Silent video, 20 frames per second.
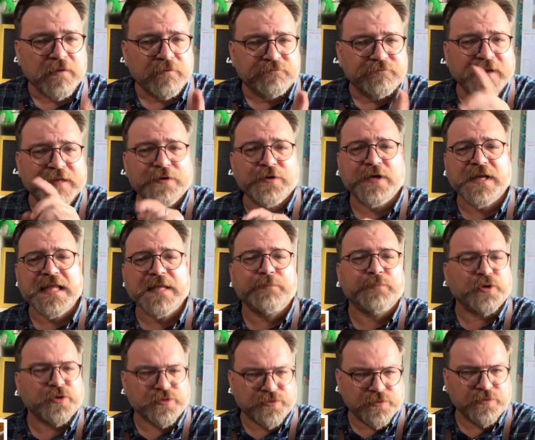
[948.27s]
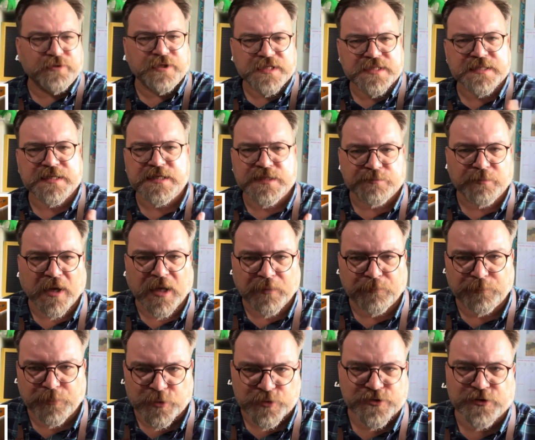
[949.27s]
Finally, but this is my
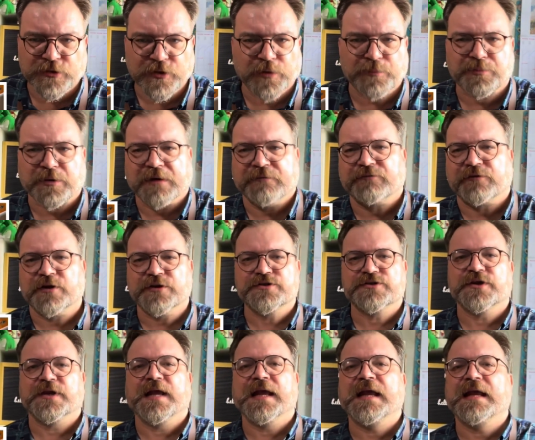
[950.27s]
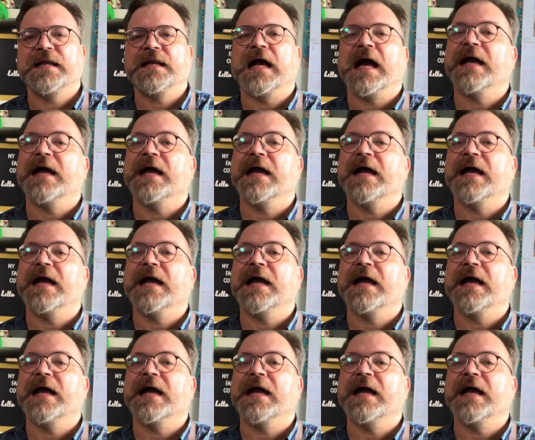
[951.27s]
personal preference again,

------

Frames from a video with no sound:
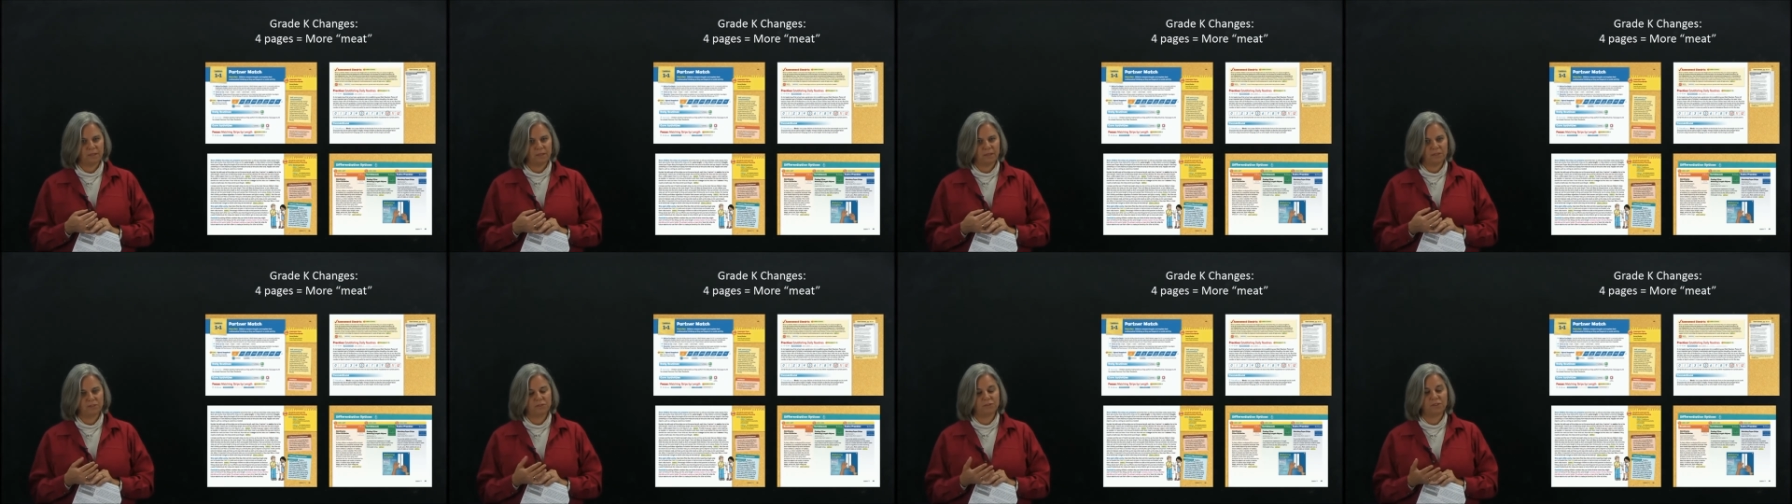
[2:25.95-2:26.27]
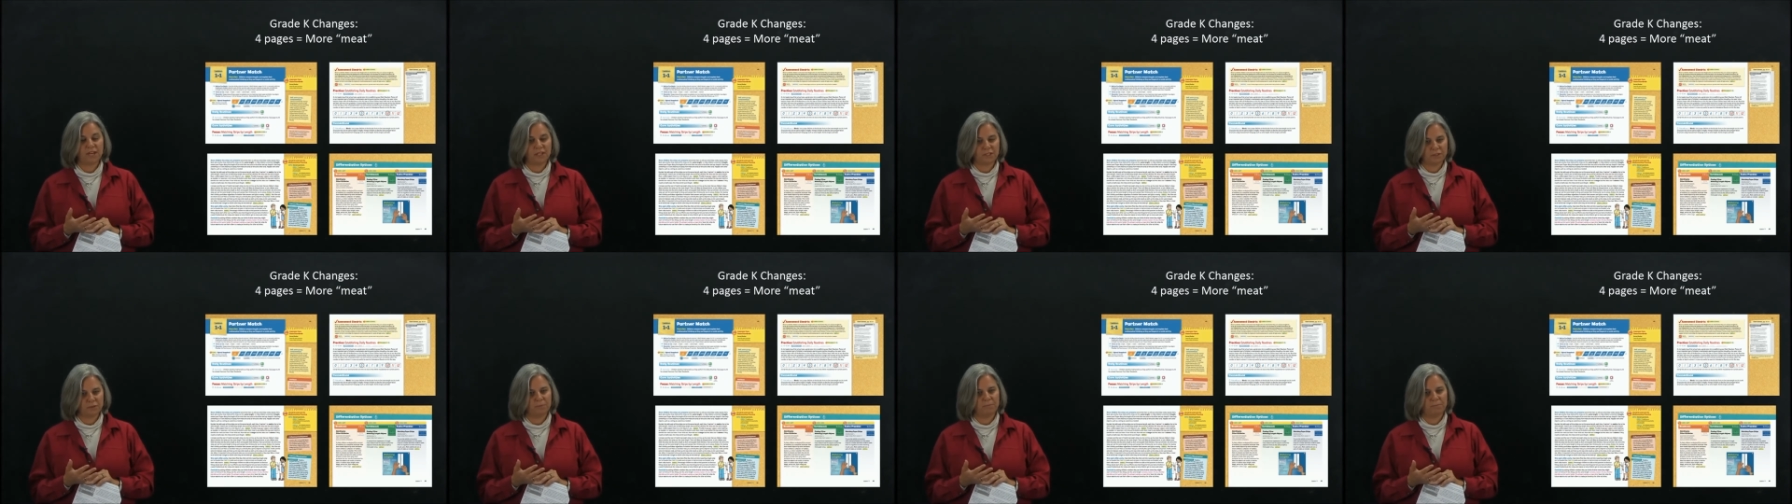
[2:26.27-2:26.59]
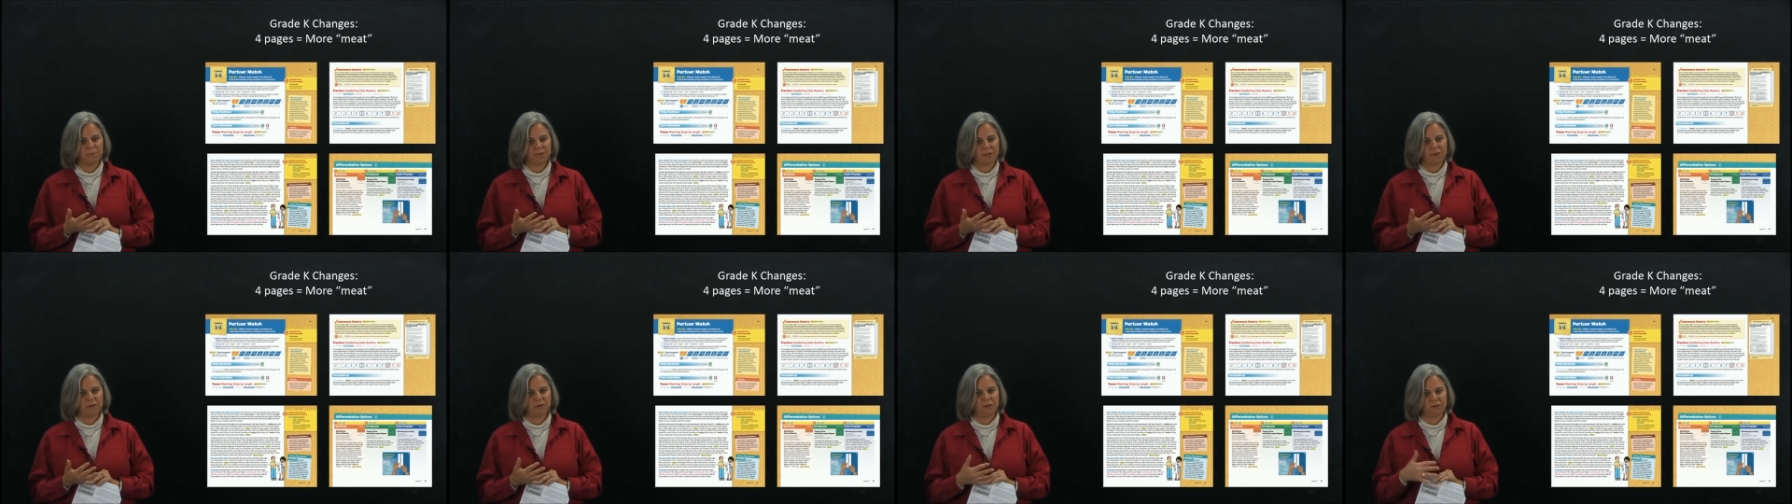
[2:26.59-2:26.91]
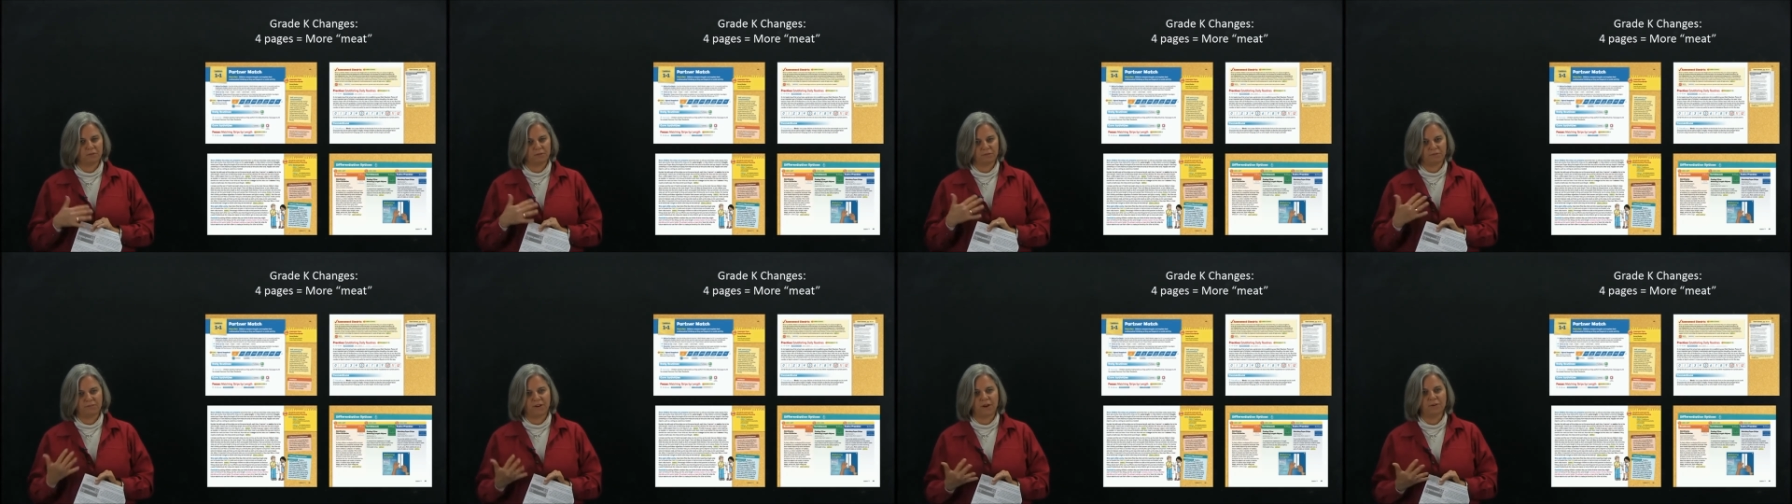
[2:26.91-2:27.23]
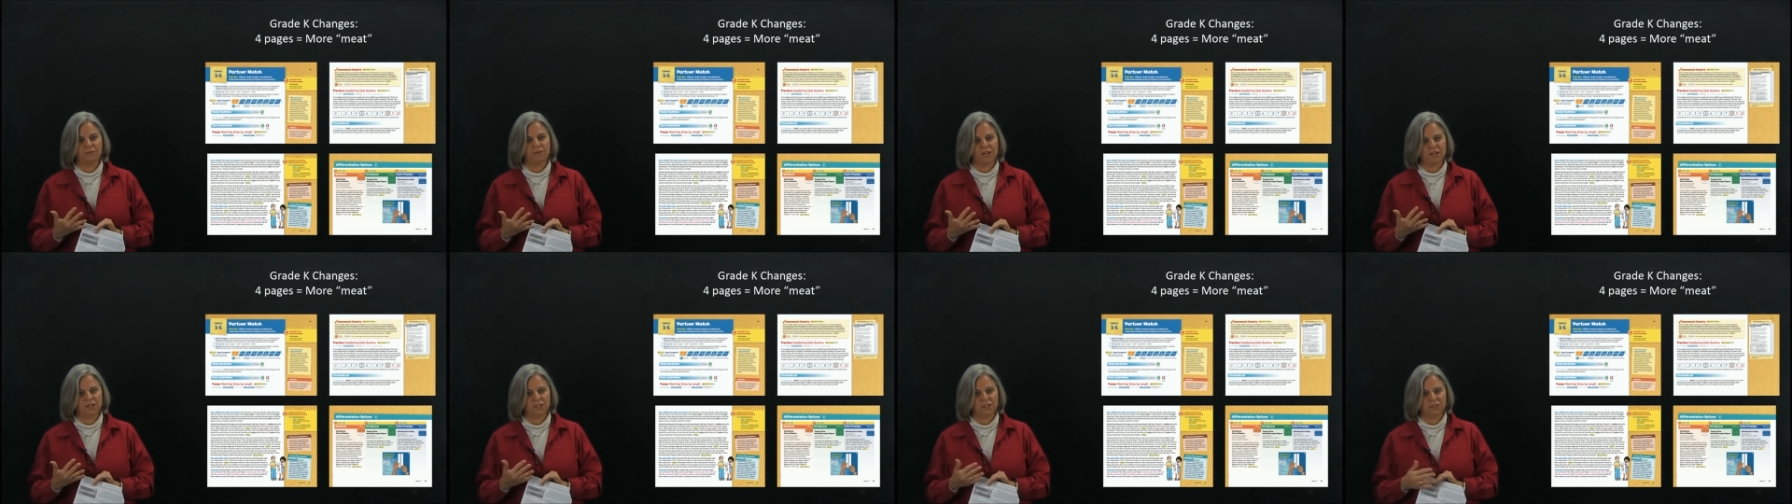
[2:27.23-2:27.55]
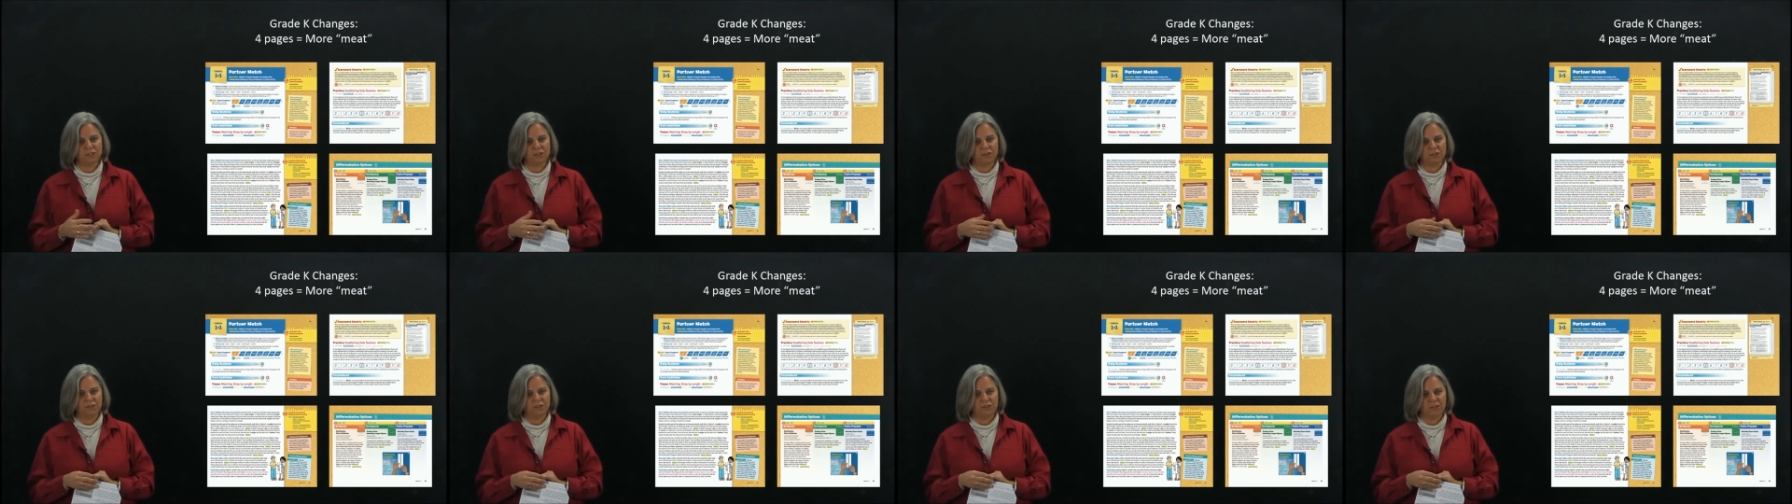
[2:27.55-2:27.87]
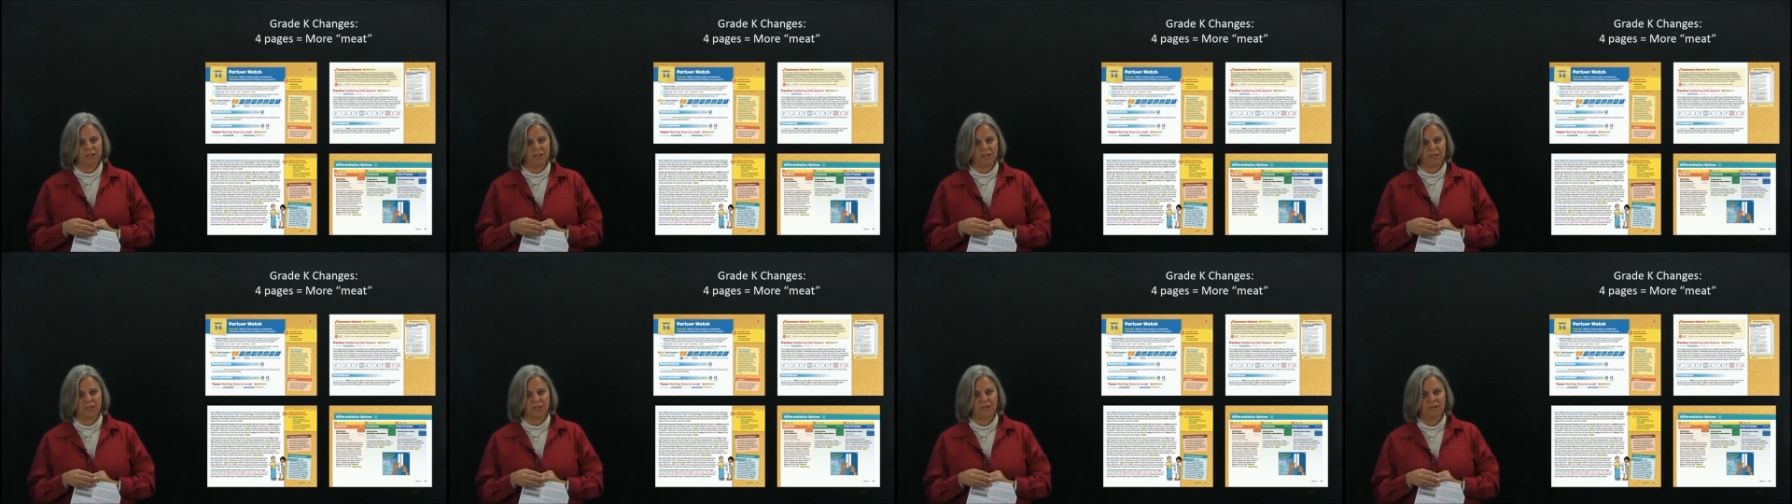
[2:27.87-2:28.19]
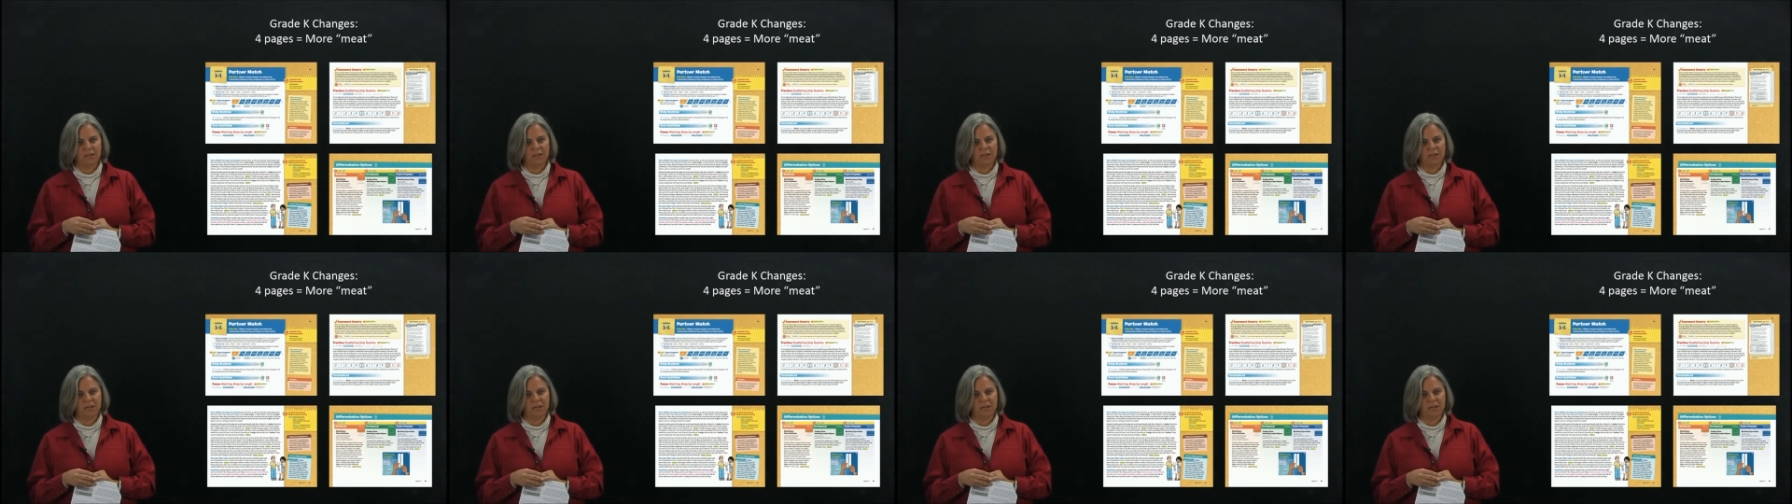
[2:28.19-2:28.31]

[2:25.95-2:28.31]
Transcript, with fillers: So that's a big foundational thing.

------

What the exercise asks>
If the string "video" appears in a line of the data above, that line counts. State how many such lines there are and nothing more.

Solution for this exercise>
2